Task goal — As you reproduce every line below, keep it exactly as written and leave out the images.

Given entries —
▼

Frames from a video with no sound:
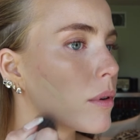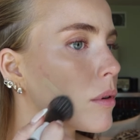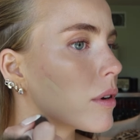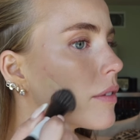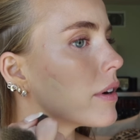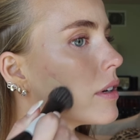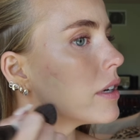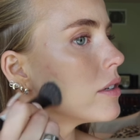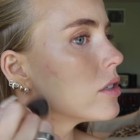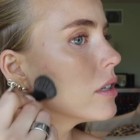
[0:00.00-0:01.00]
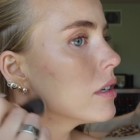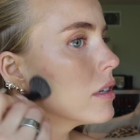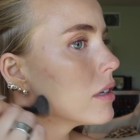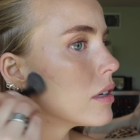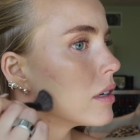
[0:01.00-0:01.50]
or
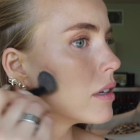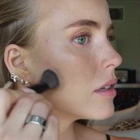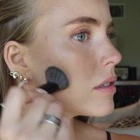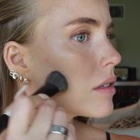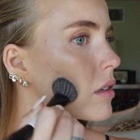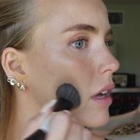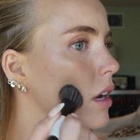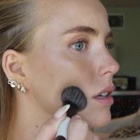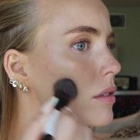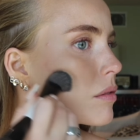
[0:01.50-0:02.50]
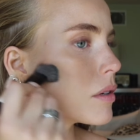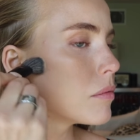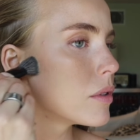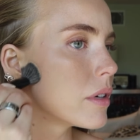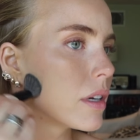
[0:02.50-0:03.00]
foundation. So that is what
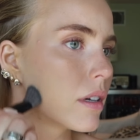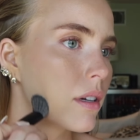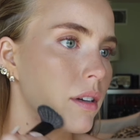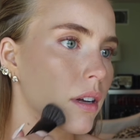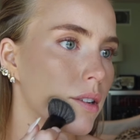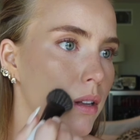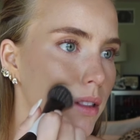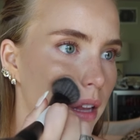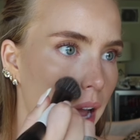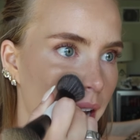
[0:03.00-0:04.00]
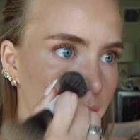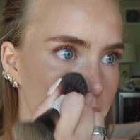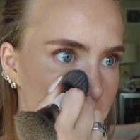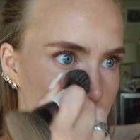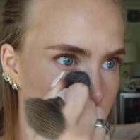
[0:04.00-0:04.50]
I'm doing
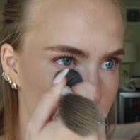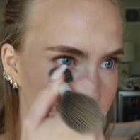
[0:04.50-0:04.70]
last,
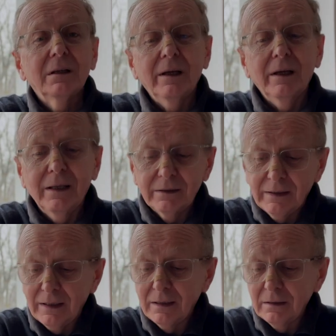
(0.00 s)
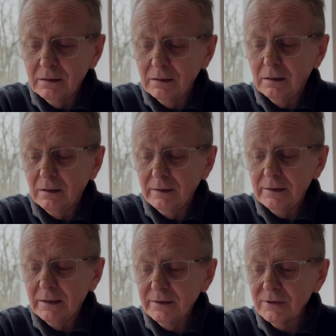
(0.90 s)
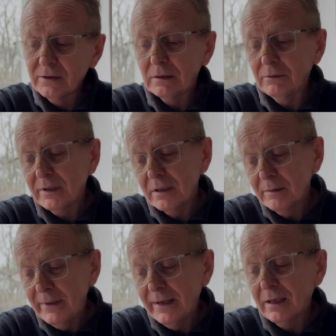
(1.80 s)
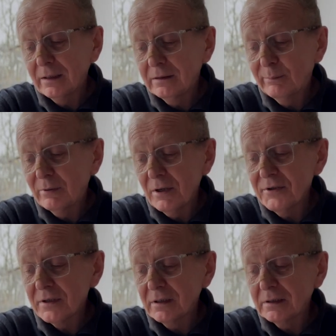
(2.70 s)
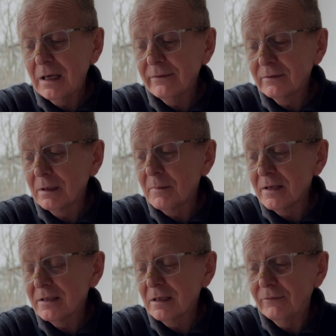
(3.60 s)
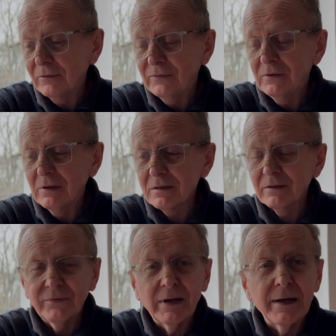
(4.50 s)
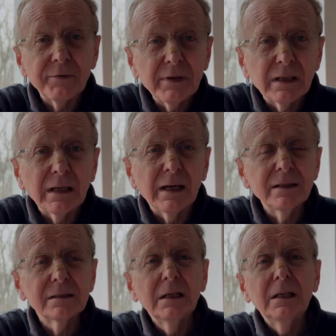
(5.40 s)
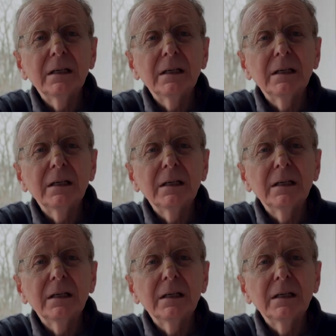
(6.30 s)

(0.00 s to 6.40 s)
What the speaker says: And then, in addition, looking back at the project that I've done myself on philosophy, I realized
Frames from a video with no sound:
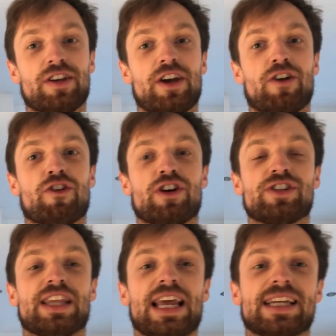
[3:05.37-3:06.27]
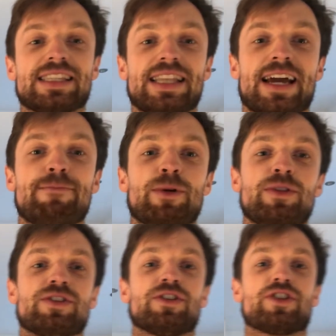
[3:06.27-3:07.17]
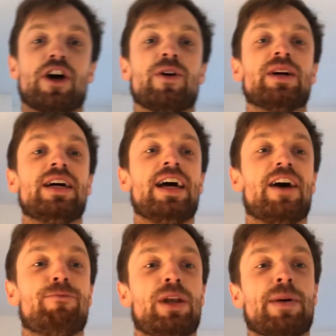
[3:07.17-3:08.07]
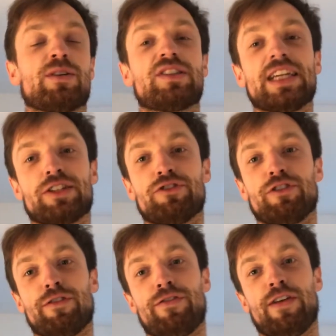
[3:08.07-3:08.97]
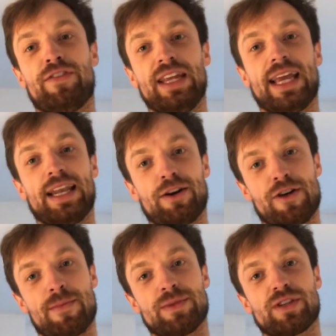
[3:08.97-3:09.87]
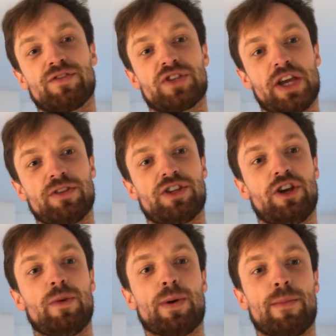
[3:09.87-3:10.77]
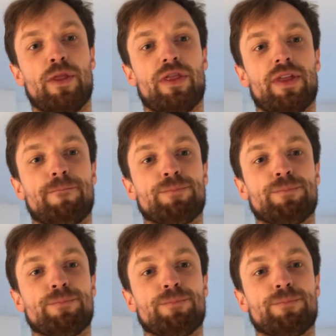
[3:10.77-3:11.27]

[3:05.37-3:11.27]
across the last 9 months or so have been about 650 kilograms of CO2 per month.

▲

Response area —
Frames from a video with no sound:
[0:00.00-0:01.00]
[0:01.00-0:01.50]
or
[0:01.50-0:02.50]
[0:02.50-0:03.00]
foundation. So that is what
[0:03.00-0:04.00]
[0:04.00-0:04.50]
I'm doing
[0:04.50-0:04.70]
last,
(0.00 s)
(0.90 s)
(1.80 s)
(2.70 s)
(3.60 s)
(4.50 s)
(5.40 s)
(6.30 s)

(0.00 s to 6.40 s)
What the speaker says: And then, in addition, looking back at the project that I've done myself on philosophy, I realized
Frames from a video with no sound:
[3:05.37-3:06.27]
[3:06.27-3:07.17]
[3:07.17-3:08.07]
[3:08.07-3:08.97]
[3:08.97-3:09.87]
[3:09.87-3:10.77]
[3:10.77-3:11.27]

[3:05.37-3:11.27]
across the last 9 months or so have been about 650 kilograms of CO2 per month.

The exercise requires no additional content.